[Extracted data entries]

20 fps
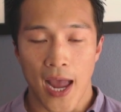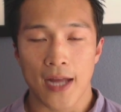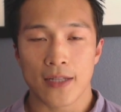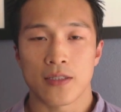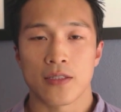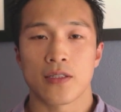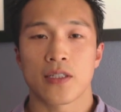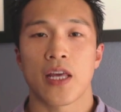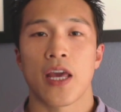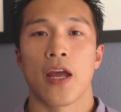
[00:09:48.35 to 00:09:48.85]

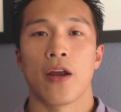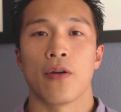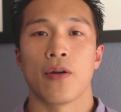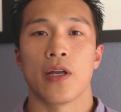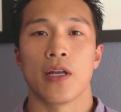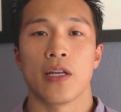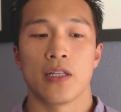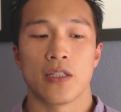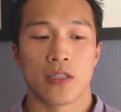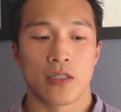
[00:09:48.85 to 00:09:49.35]
had to
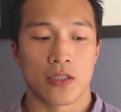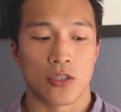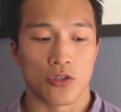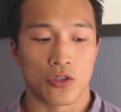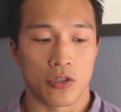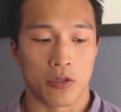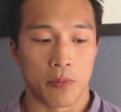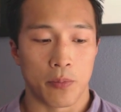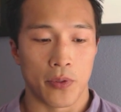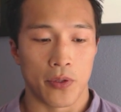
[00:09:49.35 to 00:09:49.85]

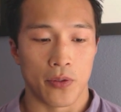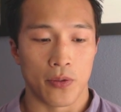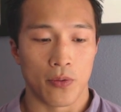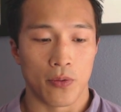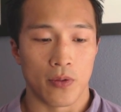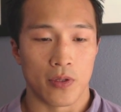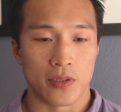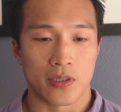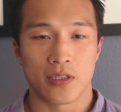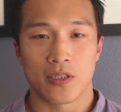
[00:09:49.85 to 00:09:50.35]

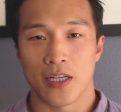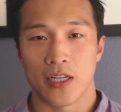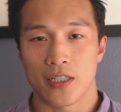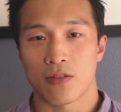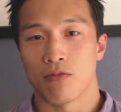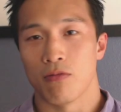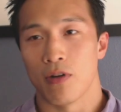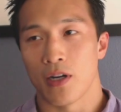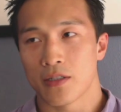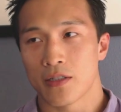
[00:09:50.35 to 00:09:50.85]
distribute the
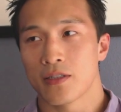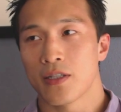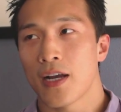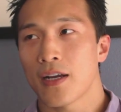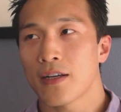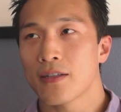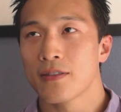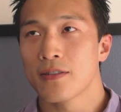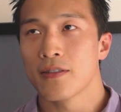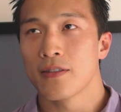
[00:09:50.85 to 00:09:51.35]
6
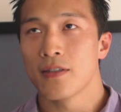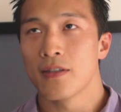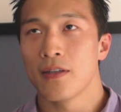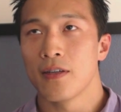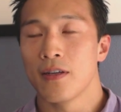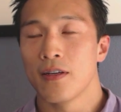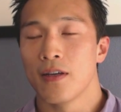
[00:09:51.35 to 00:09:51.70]
rucksacks.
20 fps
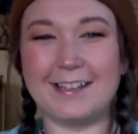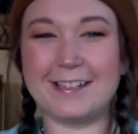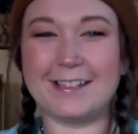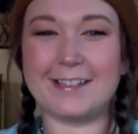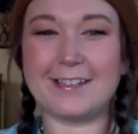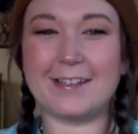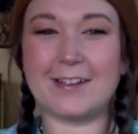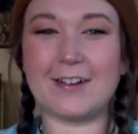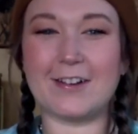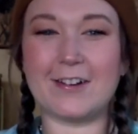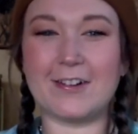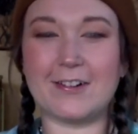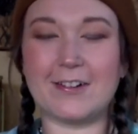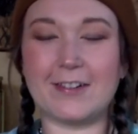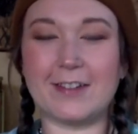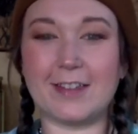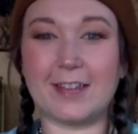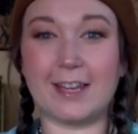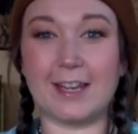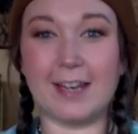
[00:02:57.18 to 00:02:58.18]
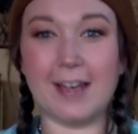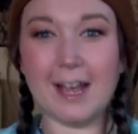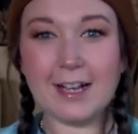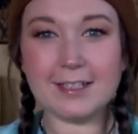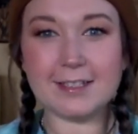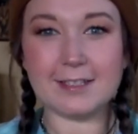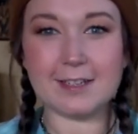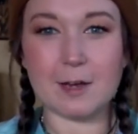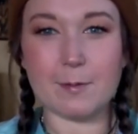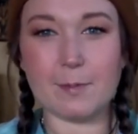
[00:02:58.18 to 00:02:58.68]
so the next
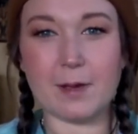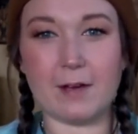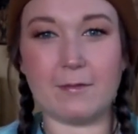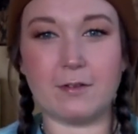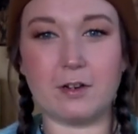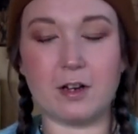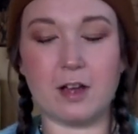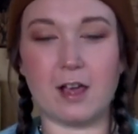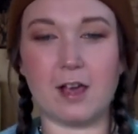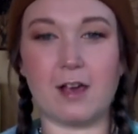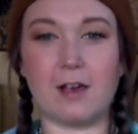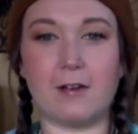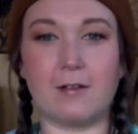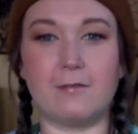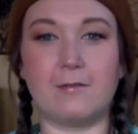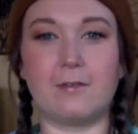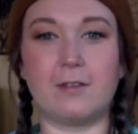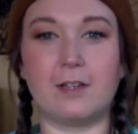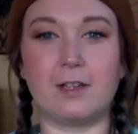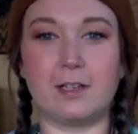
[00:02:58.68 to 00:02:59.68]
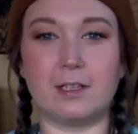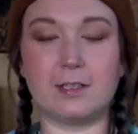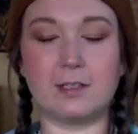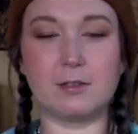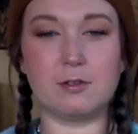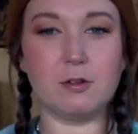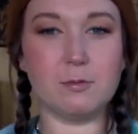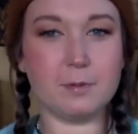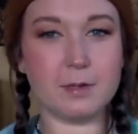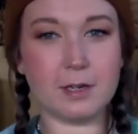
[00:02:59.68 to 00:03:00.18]
step after you have it
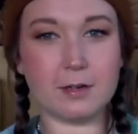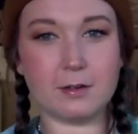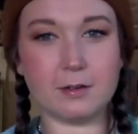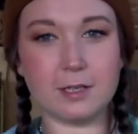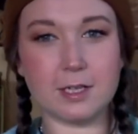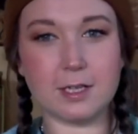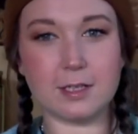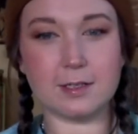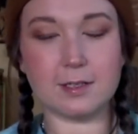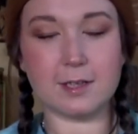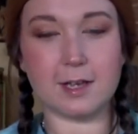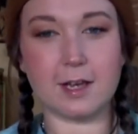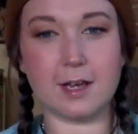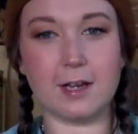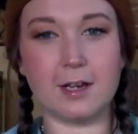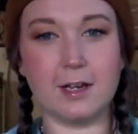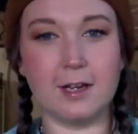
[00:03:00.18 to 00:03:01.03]
scooped out on the inside,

TASK PROMPT - Restate the data word for word without pictures.

RESULT BELOW -
20 fps
[00:09:48.35 to 00:09:48.85]

[00:09:48.85 to 00:09:49.35]
had to
[00:09:49.35 to 00:09:49.85]

[00:09:49.85 to 00:09:50.35]

[00:09:50.35 to 00:09:50.85]
distribute the
[00:09:50.85 to 00:09:51.35]
6
[00:09:51.35 to 00:09:51.70]
rucksacks.
20 fps
[00:02:57.18 to 00:02:58.18]
[00:02:58.18 to 00:02:58.68]
so the next
[00:02:58.68 to 00:02:59.68]
[00:02:59.68 to 00:03:00.18]
step after you have it
[00:03:00.18 to 00:03:01.03]
scooped out on the inside,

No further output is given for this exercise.